Inference Tokens
Understand inference token spend and how it is calculated.
Inference tokens make model work visible. They show how much context an app sends, how much response comes back, and how that use fits within the boundary you choose.
What counts
Inference spend is based on request usage. Input tokens represent the prompt, conversation context, tool instructions, or other content sent to the model. Output tokens represent the response returned by the model.
The app sends instructions, conversation history, tool context, or files that are converted into model input.
The model returns generated text or structured output. Longer responses spend more output tokens.
Ando applies the active pricing route for the model path used by the request.

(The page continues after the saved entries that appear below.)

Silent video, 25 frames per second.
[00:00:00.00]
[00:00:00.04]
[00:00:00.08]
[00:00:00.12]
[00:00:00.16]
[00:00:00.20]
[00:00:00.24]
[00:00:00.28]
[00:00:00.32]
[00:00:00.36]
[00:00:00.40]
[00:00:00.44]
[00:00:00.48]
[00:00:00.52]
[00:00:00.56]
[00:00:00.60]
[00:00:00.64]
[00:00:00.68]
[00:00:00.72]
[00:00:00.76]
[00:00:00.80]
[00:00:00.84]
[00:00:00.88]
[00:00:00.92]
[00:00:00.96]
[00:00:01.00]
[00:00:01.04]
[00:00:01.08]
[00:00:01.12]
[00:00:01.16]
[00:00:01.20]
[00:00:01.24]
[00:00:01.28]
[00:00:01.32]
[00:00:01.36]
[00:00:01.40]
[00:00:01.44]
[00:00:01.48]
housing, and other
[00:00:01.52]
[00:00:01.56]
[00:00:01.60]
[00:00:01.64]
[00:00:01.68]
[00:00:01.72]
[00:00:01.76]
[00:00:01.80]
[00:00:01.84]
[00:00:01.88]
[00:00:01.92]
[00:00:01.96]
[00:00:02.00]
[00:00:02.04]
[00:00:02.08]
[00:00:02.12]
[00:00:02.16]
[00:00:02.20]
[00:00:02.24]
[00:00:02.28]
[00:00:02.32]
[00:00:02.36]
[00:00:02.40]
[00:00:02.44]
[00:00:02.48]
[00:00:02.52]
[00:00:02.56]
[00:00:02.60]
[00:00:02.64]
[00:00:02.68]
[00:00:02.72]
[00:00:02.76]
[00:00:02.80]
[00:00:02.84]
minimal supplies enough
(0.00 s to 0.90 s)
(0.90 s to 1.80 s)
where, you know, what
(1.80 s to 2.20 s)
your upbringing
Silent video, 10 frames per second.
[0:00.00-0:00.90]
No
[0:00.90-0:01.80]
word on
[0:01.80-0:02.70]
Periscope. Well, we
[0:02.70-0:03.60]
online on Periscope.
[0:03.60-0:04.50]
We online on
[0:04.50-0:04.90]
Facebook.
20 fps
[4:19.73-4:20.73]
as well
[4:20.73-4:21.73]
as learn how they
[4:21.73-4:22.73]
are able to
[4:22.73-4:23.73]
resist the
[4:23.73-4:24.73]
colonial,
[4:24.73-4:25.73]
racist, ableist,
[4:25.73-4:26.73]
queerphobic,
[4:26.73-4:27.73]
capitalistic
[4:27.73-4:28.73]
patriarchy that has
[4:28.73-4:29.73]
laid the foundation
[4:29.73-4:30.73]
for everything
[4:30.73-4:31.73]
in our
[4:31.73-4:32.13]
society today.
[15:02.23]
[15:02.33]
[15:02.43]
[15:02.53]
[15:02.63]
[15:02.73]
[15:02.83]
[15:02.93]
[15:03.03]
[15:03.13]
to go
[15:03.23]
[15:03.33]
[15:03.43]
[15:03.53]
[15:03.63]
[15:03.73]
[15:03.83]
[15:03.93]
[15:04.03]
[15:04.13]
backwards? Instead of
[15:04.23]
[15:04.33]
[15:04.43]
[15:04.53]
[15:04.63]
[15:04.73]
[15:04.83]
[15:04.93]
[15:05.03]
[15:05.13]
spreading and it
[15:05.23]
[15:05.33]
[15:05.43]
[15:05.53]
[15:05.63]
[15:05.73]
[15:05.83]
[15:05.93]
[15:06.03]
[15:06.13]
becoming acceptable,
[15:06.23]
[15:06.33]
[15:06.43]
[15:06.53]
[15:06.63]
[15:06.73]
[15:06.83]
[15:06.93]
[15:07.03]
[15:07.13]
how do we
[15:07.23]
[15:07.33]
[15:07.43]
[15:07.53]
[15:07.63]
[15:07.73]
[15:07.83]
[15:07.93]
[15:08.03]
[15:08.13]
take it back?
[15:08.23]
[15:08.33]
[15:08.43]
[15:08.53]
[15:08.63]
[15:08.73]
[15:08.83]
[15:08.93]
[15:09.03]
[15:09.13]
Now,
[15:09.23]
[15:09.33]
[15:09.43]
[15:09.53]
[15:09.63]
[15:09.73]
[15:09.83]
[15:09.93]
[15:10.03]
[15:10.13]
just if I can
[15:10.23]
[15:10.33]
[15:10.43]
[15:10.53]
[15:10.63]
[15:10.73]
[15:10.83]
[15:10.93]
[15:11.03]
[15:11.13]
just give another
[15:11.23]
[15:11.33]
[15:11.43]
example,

The spend is attached to the account, app, and connection so the usage trail can show where it came from.
How spend is calculated
Ando calculates spend from delivered model usage and the active pricing route for that model path. A request with more input context, a longer output, or a more expensive model route will spend more inference tokens.
Why spend changes
Spend can rise when an app sends long conversation history, includes large tool instructions, requests longer outputs, retries a flow, or uses a more expensive model route. Two requests with similar prompts can still spend differently if their output length or routed model path differs.
How to manage spend
Keep context deliberate, set clear boundaries, and review usage when an app's rhythm changes. Use inference optimization for everyday routing, then add account-level or connection-level caps where a closer boundary is needed.
Send the history and tool detail the task needs, not everything the app has seen.
Use connection-level caps for agents and tools that can loop or retry.
Unexpectedly long responses can be a spend signal, even when prompts look small.
Let Ando keep everyday requests on a deliberate model path.